If we call #rebuild(u)# during a deletion, it is because $#q# > 2#n#$.
In this case, we have $#q#-#n#> #n#$ credits stored ``on the side,'' and
we use these to pay for the $O(#n#)$ time it takes to rebuild the root.
This completes the proof.
\end{proof}
\subsection{Summary}
The following theorem summarizes the performance of the #ScapegoatTree# data structure:
\begin{thm}\thmlabel{scapegoat}
A #ScapegoatTree# implements the #SSet# interface. Ignoring the cost
of #rebuild(u)# operations, a #ScapegoatTree# supports the operations
#add(x)#, #remove(x)#, and #find(x)# in $O(\log #n#)$ time per operation.
Furthermore, beginning with an empty #ScapegoatTree#, any sequence of $m$
#add(x)# and #remove(x)# operations results in a total of $O(m\log m)$
time spent during all calls to #rebuild(u)#.
\end{thm}
\section{Discussion and Exercises}
The term \emph{scapegoat tree} is due to Galperin and Rivest \cite{gr93},
who define and analyze these trees. However, the same structure
was discovered earlier by Andersson \cite{a89,a99}, who called them
\emph{general balanced trees}
\index{general balanced tree}%
since they can have any shape as long as
their height is small.
Experimenting with the #ScapegoatTree# implementation will reveal that
it is often considerably slower than the other #SSet# implementations
in this book. This may be somewhat surprising, since height bound of
\[
\log_{3/2}#q# \approx 1.709\log #n# + O(1)
\]
is better than the expected length of a search path in a #Skiplist# and
not too far from that of a #Treap#. The implementation could be optimized
by storing the sizes of subtrees explicitly at each node or by reusing
already computed subtree sizes (Exercises~\ref{exc:scapegoat-quicksize}
and \ref{exc:scapegoat-explicitsize}). Even with these optimizations,
there will always be sequences of #add(x)# and #delete(x)# operation for
which a #ScapegoatTree# takes longer than other #SSet# implementations.

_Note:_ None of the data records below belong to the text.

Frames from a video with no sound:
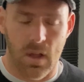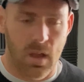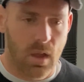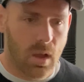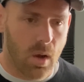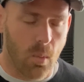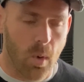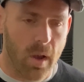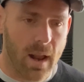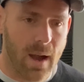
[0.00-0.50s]

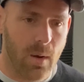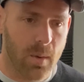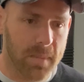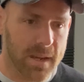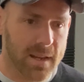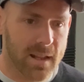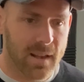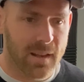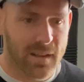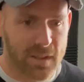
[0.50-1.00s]
a 1 hour
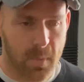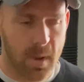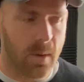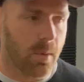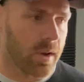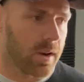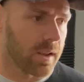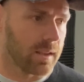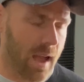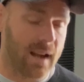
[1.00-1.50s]
meeting, you might
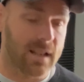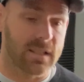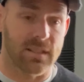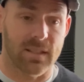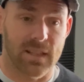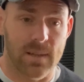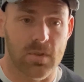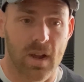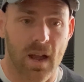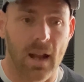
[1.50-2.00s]
want to
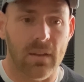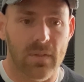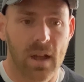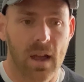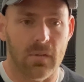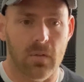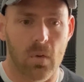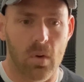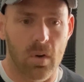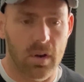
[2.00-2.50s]
actually keep track of
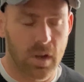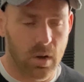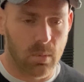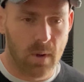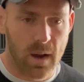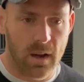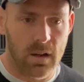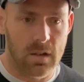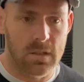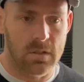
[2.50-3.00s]
that for your
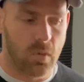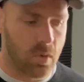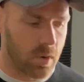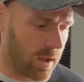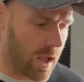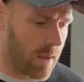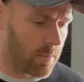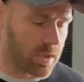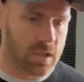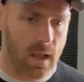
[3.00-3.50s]
records
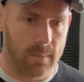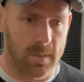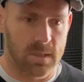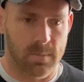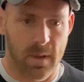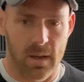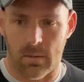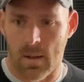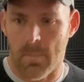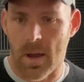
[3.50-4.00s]
for how much time you're
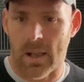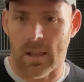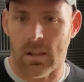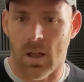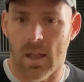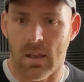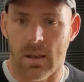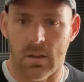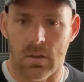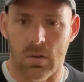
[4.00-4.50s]
spending by
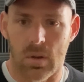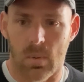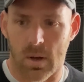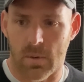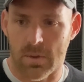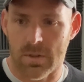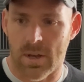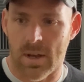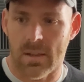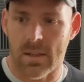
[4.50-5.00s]
client and who you
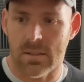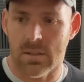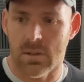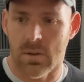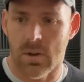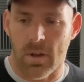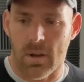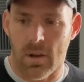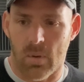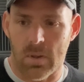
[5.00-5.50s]
want to assign that
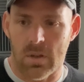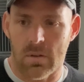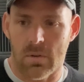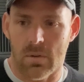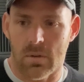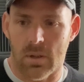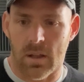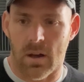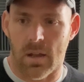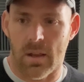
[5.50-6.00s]
to. When
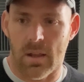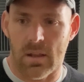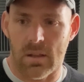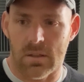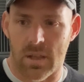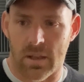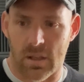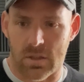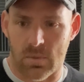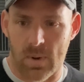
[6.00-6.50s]
you click on
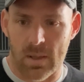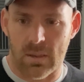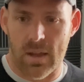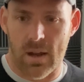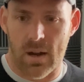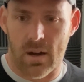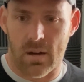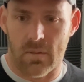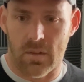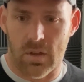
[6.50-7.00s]
it, it's right
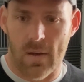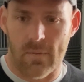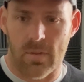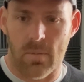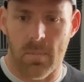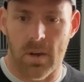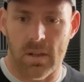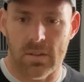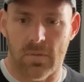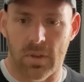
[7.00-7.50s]
there. You have
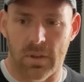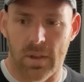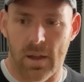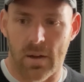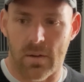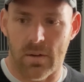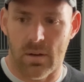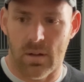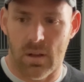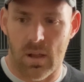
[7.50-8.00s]
the minutes filled
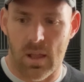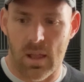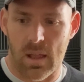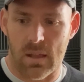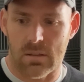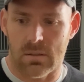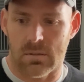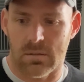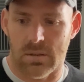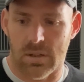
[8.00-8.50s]
out
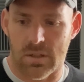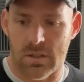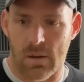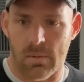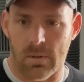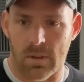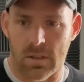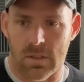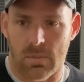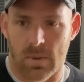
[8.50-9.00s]
and there's not
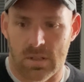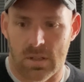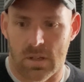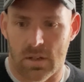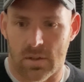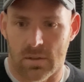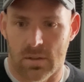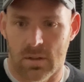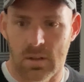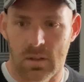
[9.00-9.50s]
really too much to
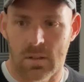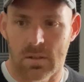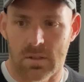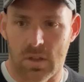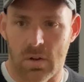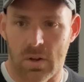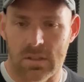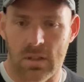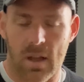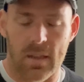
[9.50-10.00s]
do.
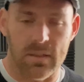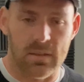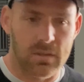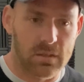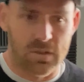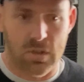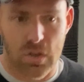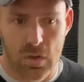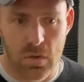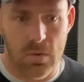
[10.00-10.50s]
So it's not
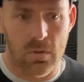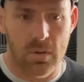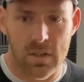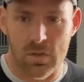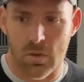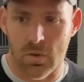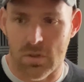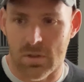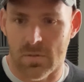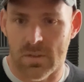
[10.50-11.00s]
too
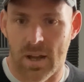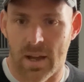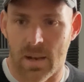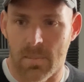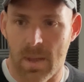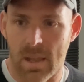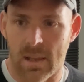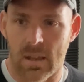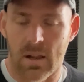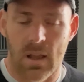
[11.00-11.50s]
intrusive to kind
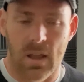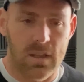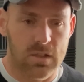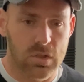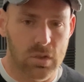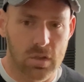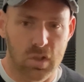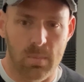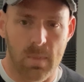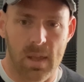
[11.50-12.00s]
of make it. As
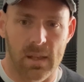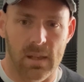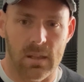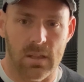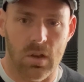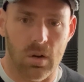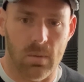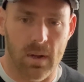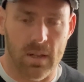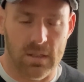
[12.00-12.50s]
soon as you make it,
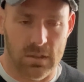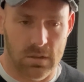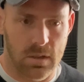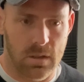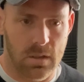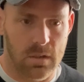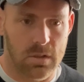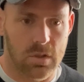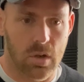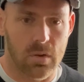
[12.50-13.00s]
you go right to
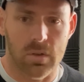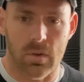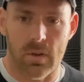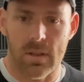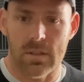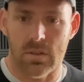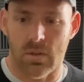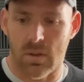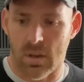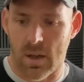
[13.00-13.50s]
the show
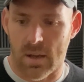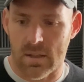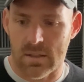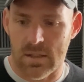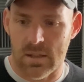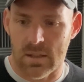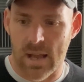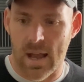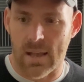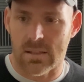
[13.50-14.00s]
screen so you can kind of
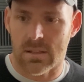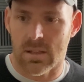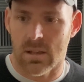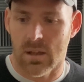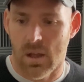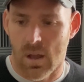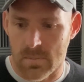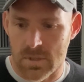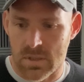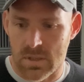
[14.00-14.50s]
see the task,
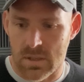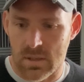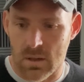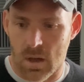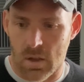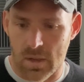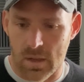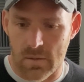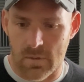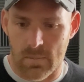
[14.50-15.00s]
see
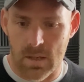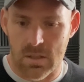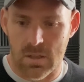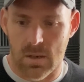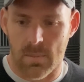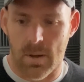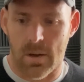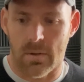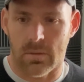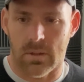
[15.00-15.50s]
all the
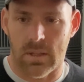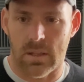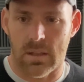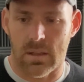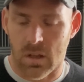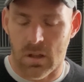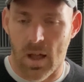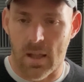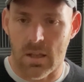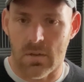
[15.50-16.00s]
information about
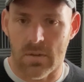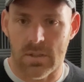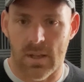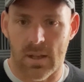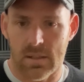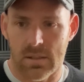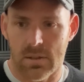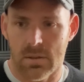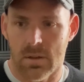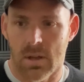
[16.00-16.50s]
the client you've
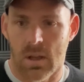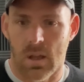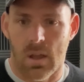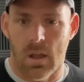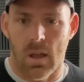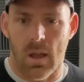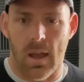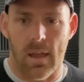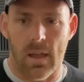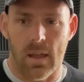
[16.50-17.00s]
assigned it to.
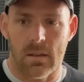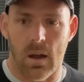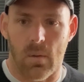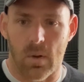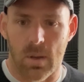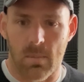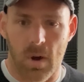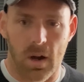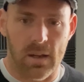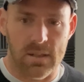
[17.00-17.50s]
And
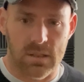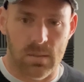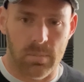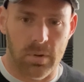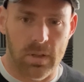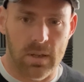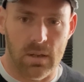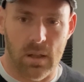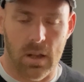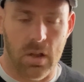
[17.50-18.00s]
when you mark it as
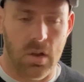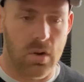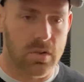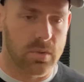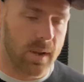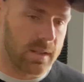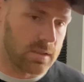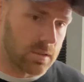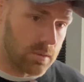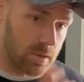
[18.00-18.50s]
complete, it goes
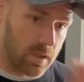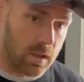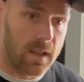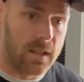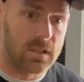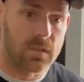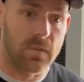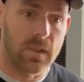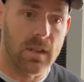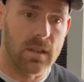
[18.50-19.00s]
right to the
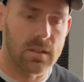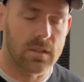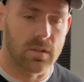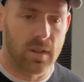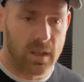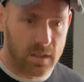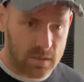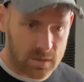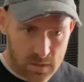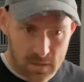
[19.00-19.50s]
client's feed so
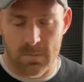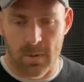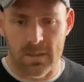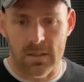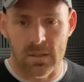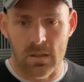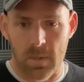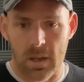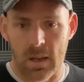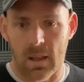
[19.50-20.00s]
they can see the
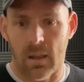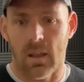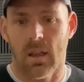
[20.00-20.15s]
spent in the meeting.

This gap in performance is due to the fact that, unlike the other #SSet#
implementations discussed in this book, a #ScapegoatTree# can spend a lot
of time restructuring itself. \excref{scapegoat-nlogn} asks you to prove
that there are sequences of #n# operations in which a #ScapegoatTree#
will spend on the order of $#n#\log #n#$ time in calls to #rebuild(u)#.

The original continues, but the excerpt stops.